**To do:** Every entry needs to be repeated exactly, with nothing left out.

**Available data:**
"""

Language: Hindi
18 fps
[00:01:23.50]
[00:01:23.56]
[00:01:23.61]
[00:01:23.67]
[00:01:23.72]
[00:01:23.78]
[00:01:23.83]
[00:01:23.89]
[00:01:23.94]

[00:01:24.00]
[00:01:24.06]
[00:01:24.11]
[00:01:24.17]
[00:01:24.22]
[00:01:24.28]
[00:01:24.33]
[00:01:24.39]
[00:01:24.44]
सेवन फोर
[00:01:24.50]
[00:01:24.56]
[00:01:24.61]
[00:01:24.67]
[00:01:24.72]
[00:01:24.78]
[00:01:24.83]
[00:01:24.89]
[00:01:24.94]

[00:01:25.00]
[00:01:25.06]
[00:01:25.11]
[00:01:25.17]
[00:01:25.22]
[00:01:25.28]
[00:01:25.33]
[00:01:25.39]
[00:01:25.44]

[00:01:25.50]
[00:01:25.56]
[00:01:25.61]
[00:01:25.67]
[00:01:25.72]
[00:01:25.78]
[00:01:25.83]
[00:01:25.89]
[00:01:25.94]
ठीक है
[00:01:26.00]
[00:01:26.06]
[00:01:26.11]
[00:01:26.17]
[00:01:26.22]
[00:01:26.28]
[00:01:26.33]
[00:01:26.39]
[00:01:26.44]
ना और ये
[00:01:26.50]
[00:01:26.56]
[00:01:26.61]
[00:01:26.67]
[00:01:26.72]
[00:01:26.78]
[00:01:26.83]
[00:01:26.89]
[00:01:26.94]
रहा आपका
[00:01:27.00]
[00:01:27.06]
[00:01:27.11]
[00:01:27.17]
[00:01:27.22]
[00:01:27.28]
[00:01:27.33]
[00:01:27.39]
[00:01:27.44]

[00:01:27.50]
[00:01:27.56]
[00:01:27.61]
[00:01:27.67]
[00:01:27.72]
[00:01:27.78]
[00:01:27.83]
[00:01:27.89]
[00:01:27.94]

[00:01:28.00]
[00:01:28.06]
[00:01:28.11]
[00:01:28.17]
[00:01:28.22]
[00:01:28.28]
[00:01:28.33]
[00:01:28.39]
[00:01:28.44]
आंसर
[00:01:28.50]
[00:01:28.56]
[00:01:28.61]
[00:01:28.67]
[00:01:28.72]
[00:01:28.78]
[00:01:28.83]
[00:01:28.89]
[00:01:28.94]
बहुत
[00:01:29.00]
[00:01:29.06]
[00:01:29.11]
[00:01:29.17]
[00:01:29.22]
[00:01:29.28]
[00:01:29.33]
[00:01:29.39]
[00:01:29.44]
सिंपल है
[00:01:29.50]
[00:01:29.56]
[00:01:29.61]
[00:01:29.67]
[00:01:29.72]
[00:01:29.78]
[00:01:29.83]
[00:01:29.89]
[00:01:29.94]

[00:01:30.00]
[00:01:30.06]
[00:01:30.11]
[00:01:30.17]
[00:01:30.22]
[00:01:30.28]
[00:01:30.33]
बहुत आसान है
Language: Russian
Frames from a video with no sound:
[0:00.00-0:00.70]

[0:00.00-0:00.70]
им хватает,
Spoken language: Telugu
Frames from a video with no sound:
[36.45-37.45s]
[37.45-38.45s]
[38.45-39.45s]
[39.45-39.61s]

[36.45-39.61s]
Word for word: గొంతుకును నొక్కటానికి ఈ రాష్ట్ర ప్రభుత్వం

"""

**Answer space:**
Language: Hindi
18 fps
[00:01:23.50]
[00:01:23.56]
[00:01:23.61]
[00:01:23.67]
[00:01:23.72]
[00:01:23.78]
[00:01:23.83]
[00:01:23.89]
[00:01:23.94]

[00:01:24.00]
[00:01:24.06]
[00:01:24.11]
[00:01:24.17]
[00:01:24.22]
[00:01:24.28]
[00:01:24.33]
[00:01:24.39]
[00:01:24.44]
सेवन फोर
[00:01:24.50]
[00:01:24.56]
[00:01:24.61]
[00:01:24.67]
[00:01:24.72]
[00:01:24.78]
[00:01:24.83]
[00:01:24.89]
[00:01:24.94]

[00:01:25.00]
[00:01:25.06]
[00:01:25.11]
[00:01:25.17]
[00:01:25.22]
[00:01:25.28]
[00:01:25.33]
[00:01:25.39]
[00:01:25.44]

[00:01:25.50]
[00:01:25.56]
[00:01:25.61]
[00:01:25.67]
[00:01:25.72]
[00:01:25.78]
[00:01:25.83]
[00:01:25.89]
[00:01:25.94]
ठीक है
[00:01:26.00]
[00:01:26.06]
[00:01:26.11]
[00:01:26.17]
[00:01:26.22]
[00:01:26.28]
[00:01:26.33]
[00:01:26.39]
[00:01:26.44]
ना और ये
[00:01:26.50]
[00:01:26.56]
[00:01:26.61]
[00:01:26.67]
[00:01:26.72]
[00:01:26.78]
[00:01:26.83]
[00:01:26.89]
[00:01:26.94]
रहा आपका
[00:01:27.00]
[00:01:27.06]
[00:01:27.11]
[00:01:27.17]
[00:01:27.22]
[00:01:27.28]
[00:01:27.33]
[00:01:27.39]
[00:01:27.44]

[00:01:27.50]
[00:01:27.56]
[00:01:27.61]
[00:01:27.67]
[00:01:27.72]
[00:01:27.78]
[00:01:27.83]
[00:01:27.89]
[00:01:27.94]

[00:01:28.00]
[00:01:28.06]
[00:01:28.11]
[00:01:28.17]
[00:01:28.22]
[00:01:28.28]
[00:01:28.33]
[00:01:28.39]
[00:01:28.44]
आंसर
[00:01:28.50]
[00:01:28.56]
[00:01:28.61]
[00:01:28.67]
[00:01:28.72]
[00:01:28.78]
[00:01:28.83]
[00:01:28.89]
[00:01:28.94]
बहुत
[00:01:29.00]
[00:01:29.06]
[00:01:29.11]
[00:01:29.17]
[00:01:29.22]
[00:01:29.28]
[00:01:29.33]
[00:01:29.39]
[00:01:29.44]
सिंपल है
[00:01:29.50]
[00:01:29.56]
[00:01:29.61]
[00:01:29.67]
[00:01:29.72]
[00:01:29.78]
[00:01:29.83]
[00:01:29.89]
[00:01:29.94]

[00:01:30.00]
[00:01:30.06]
[00:01:30.11]
[00:01:30.17]
[00:01:30.22]
[00:01:30.28]
[00:01:30.33]
बहुत आसान है
Language: Russian
Frames from a video with no sound:
[0:00.00-0:00.70]

[0:00.00-0:00.70]
им хватает,
Spoken language: Telugu
Frames from a video with no sound:
[36.45-37.45s]
[37.45-38.45s]
[38.45-39.45s]
[39.45-39.61s]

[36.45-39.61s]
Word for word: గొంతుకును నొక్కటానికి ఈ రాష్ట్ర ప్రభుత్వం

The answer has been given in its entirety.